Se acordo el qué, el cuando y el como llego sobre la marcha, de modo que cuando amaneció andavamos a todo galope por los caminos que llevan al reino de las cumbres.
| 09:00 Descargando |
El primer "round" se lidiaba con esos diabólicos inventos que tienen dos ruedas y pedales. Durante hora y cuarto estuvimos recibiendo el castigo divino, que la voluntad de querer llegar a algun lugar impone a los incautos.
| Pedaleo |
| Risas ascendiendo |
| Jimy como una rosa da ánimos a un destrozado Dani |
Efectivamente llegar llegamos con algún ''pero'', pero sin ninguna pega. Pusimos a buen recaudo los briosos corceles y cual exalación seguimos senda.
Atravesamos los reinos de Mordor y Elfos, saludamos a sus habitantesy reverenciamos sus milagros. Todo era encanto y belleza, hasta que se cernio sobre nuestras cabezas la sombra de la oscuridad, lo inospito de la naturaleza , la cara norte, ese terreno mortecino tapizado de gris, donde el calido abrazo del sol hace tiempo cedio al frio y la sombra, con el rostro marchito alzamos la mirada y posamos nuestros sentidos en la roca.
Humedad, inseguridad y dudas florecen cual narcisos en el prado del universo emocional. Pero el impetu de la gloria devora cualquier insurrección de la voluntad. Llegar al pináculo somital es la unica opción a pesar del sacrificio de un miembro, que amputado por la cruel inseguridad llace en el valle a merced de las alimañas.

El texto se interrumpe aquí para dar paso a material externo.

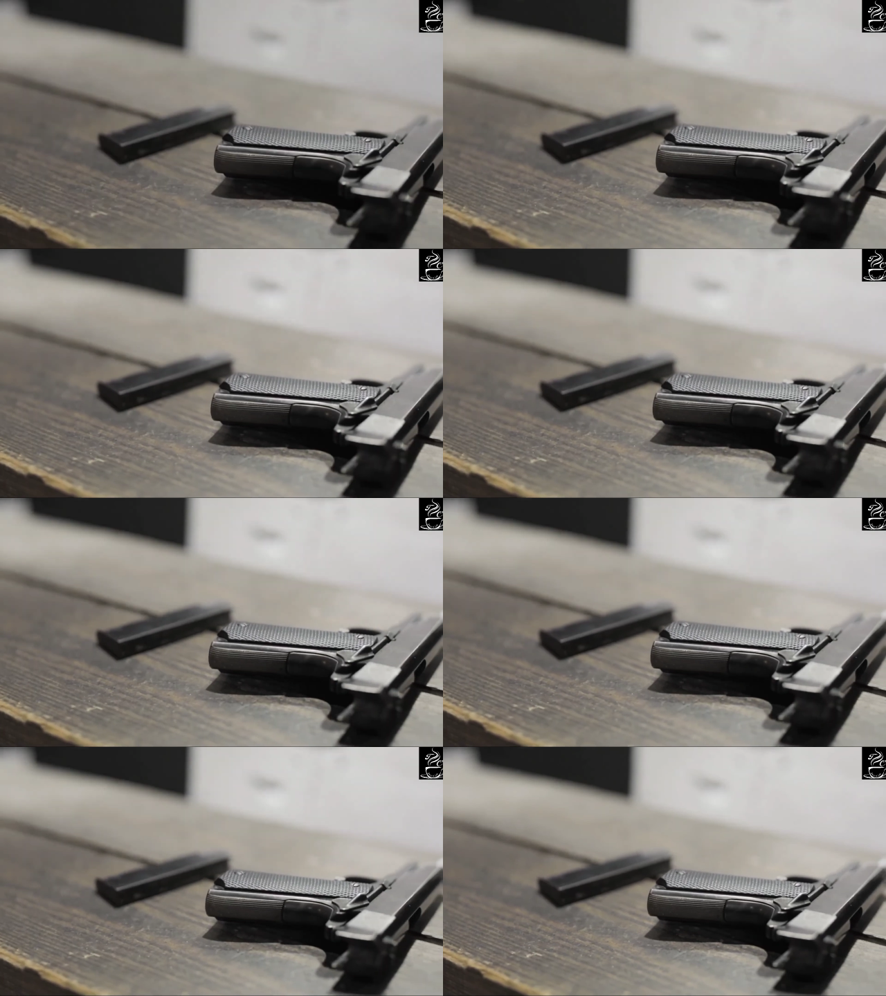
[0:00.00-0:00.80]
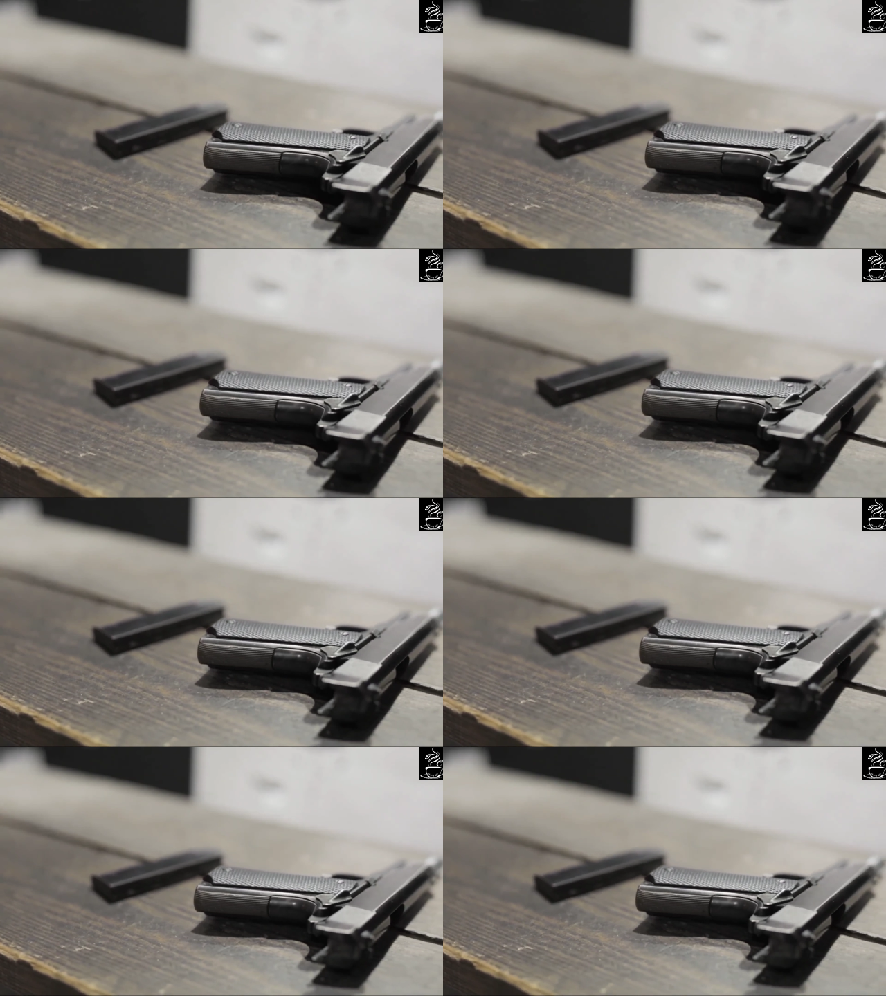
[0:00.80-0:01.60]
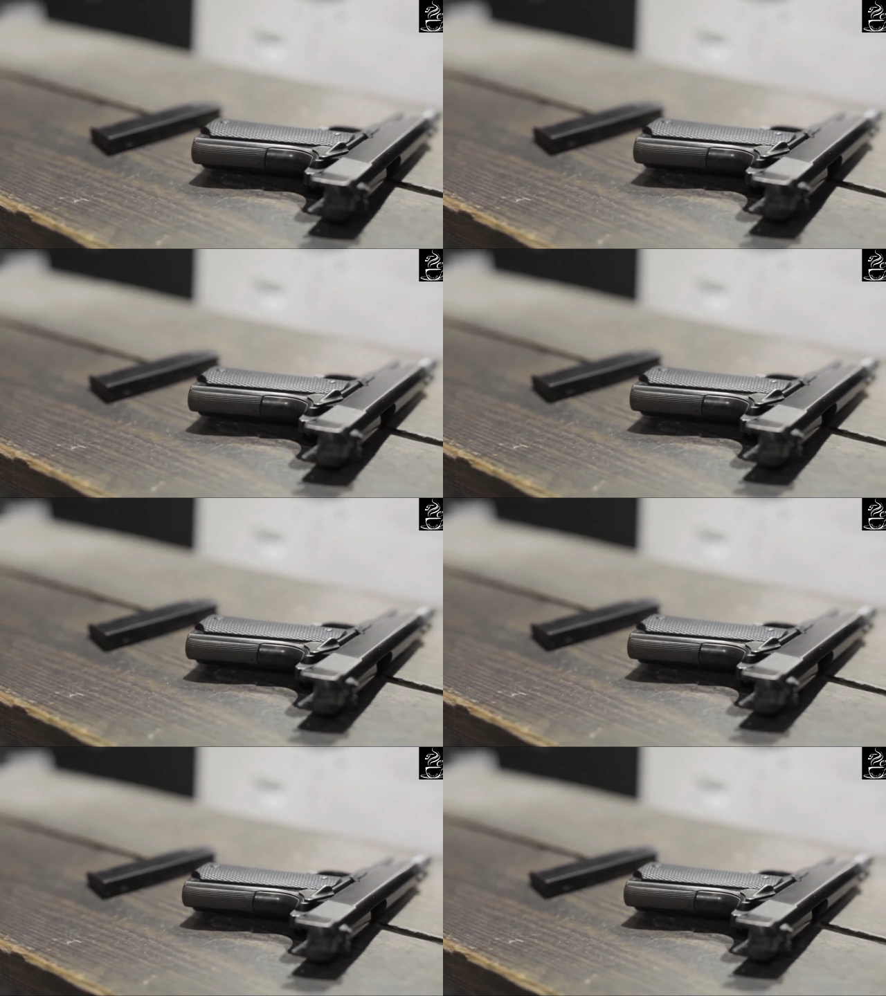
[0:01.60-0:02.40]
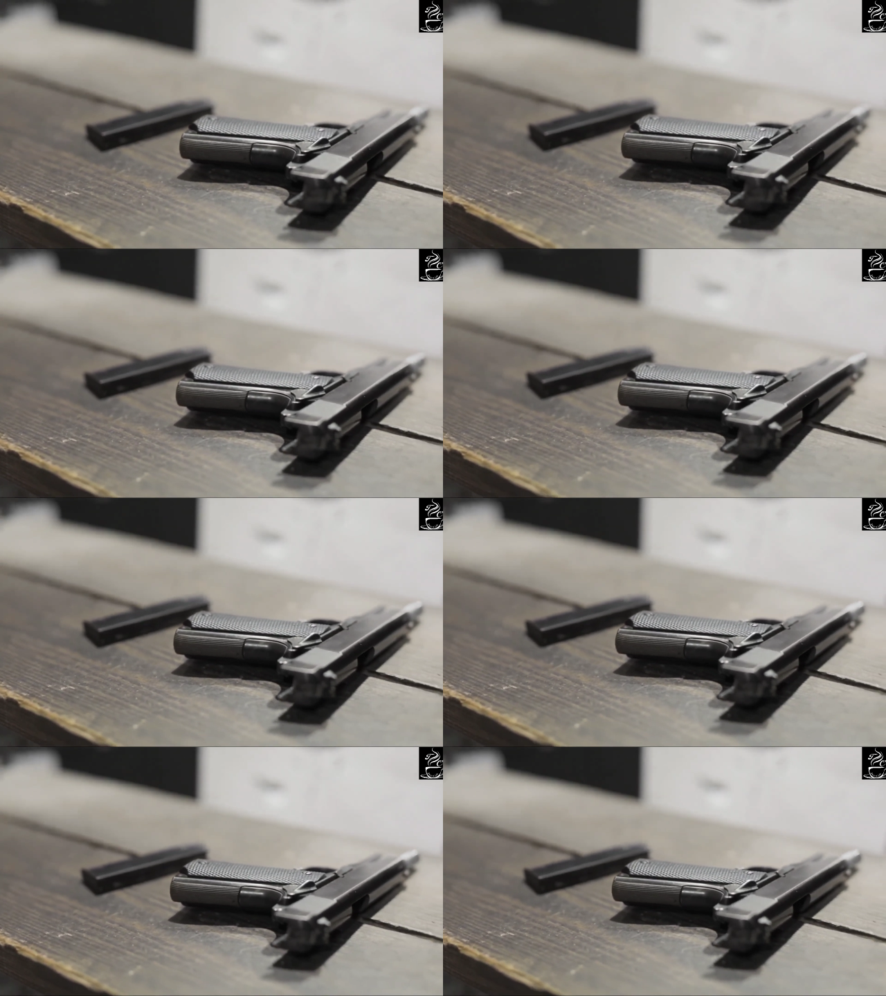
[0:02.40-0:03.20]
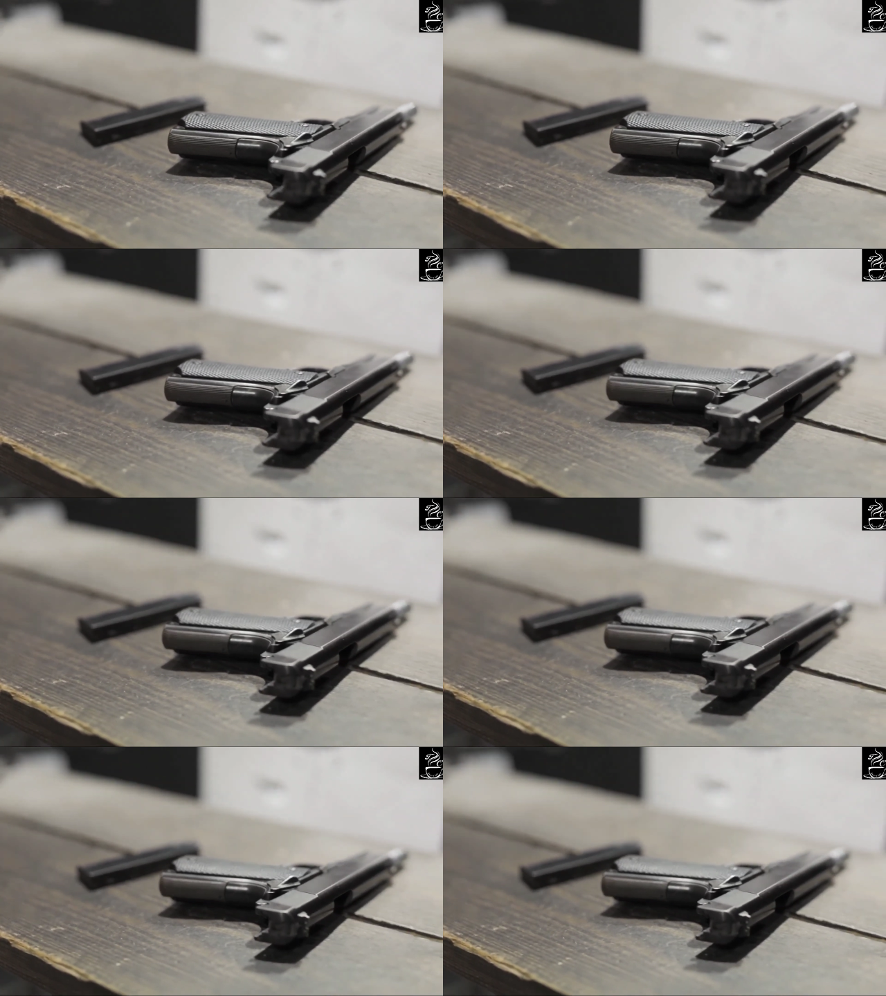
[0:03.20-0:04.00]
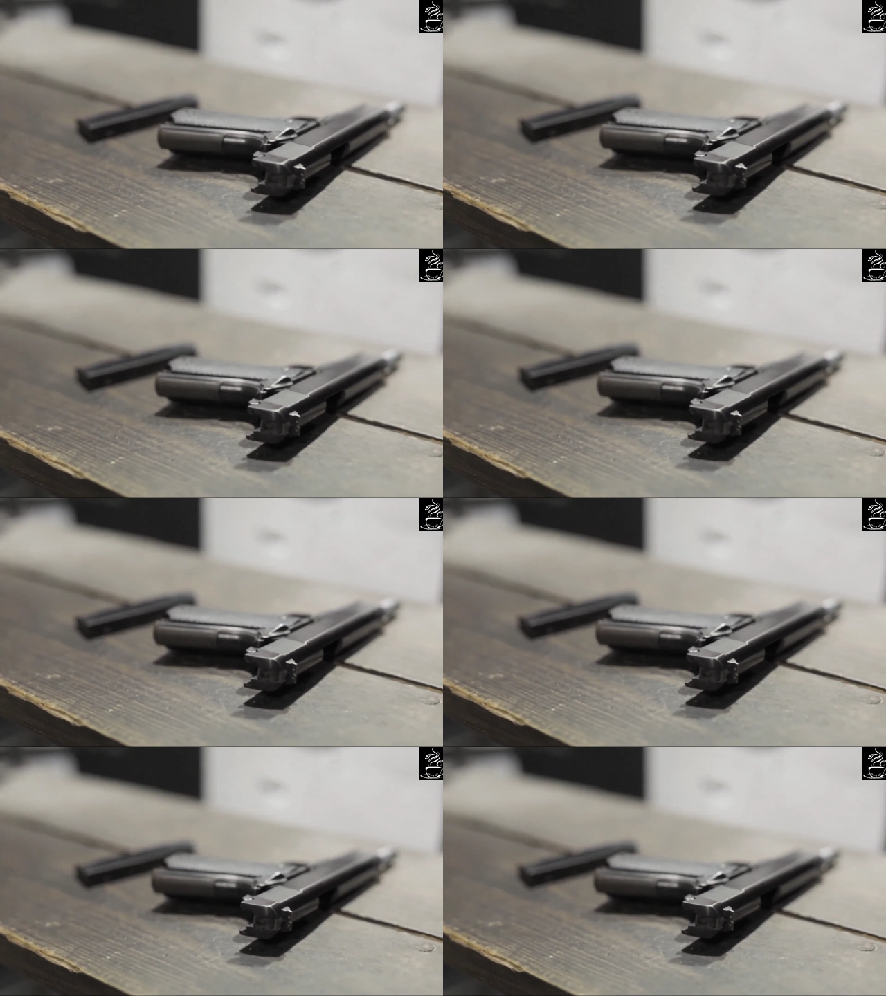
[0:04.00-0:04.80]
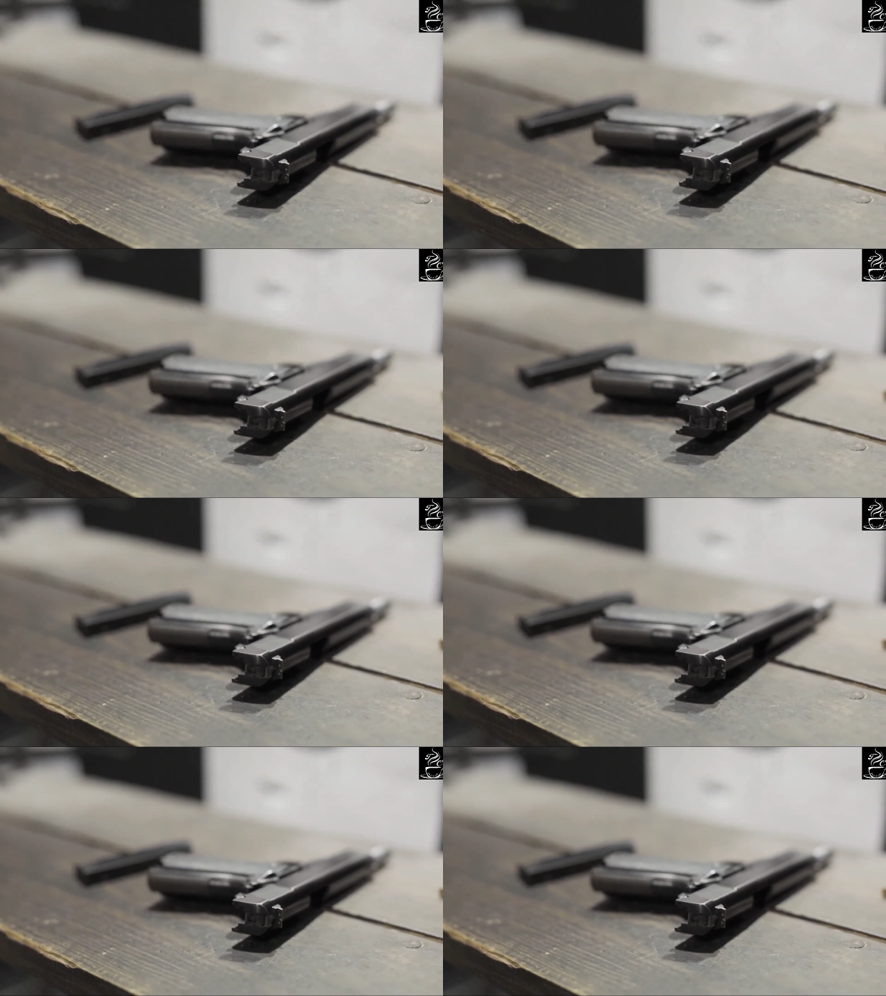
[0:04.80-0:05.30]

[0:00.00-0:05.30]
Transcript: [unreadable: no face in view]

Luchamos con honor, derramando nuestra sangre sobre la arena del coliseum, exponiendo nuestra suerte al capricho de los dioses y esgrimiendo nuestras habilidades con destreza y pasión. Delluí ahora bajo nuestras suelas descubre su tesoro , olores, silencios y colores invaden nuestros sentidos obsequiándonos con el mejor de los todos; La nada.
Derramándonos hacia los valles regresamos al mundanal ruído , cruzamos arroyos, saltamos toscos guijarros, lidiamos con miuras y recuperamos lo arrebatado.
Topándonos con las ájiles monturas que pusieron alas al ocaso del día disfrutamos de la lluvia de mosquitos mas agradable de cuantas hallamos vivido . Devorando los kilometros desicimos el camino no sin disfrutar de los gruñidos de la bestia parda que yacía sobre el asiento trasero de la T4.
Topándonos con las ájiles monturas que pusieron alas al ocaso del día disfrutamos de la lluvia de mosquitos mas agradable de cuantas hallamos vivido . Devorando los kilometros desicimos el camino no sin disfrutar de los gruñidos de la bestia parda que yacía sobre el asiento trasero de la T4.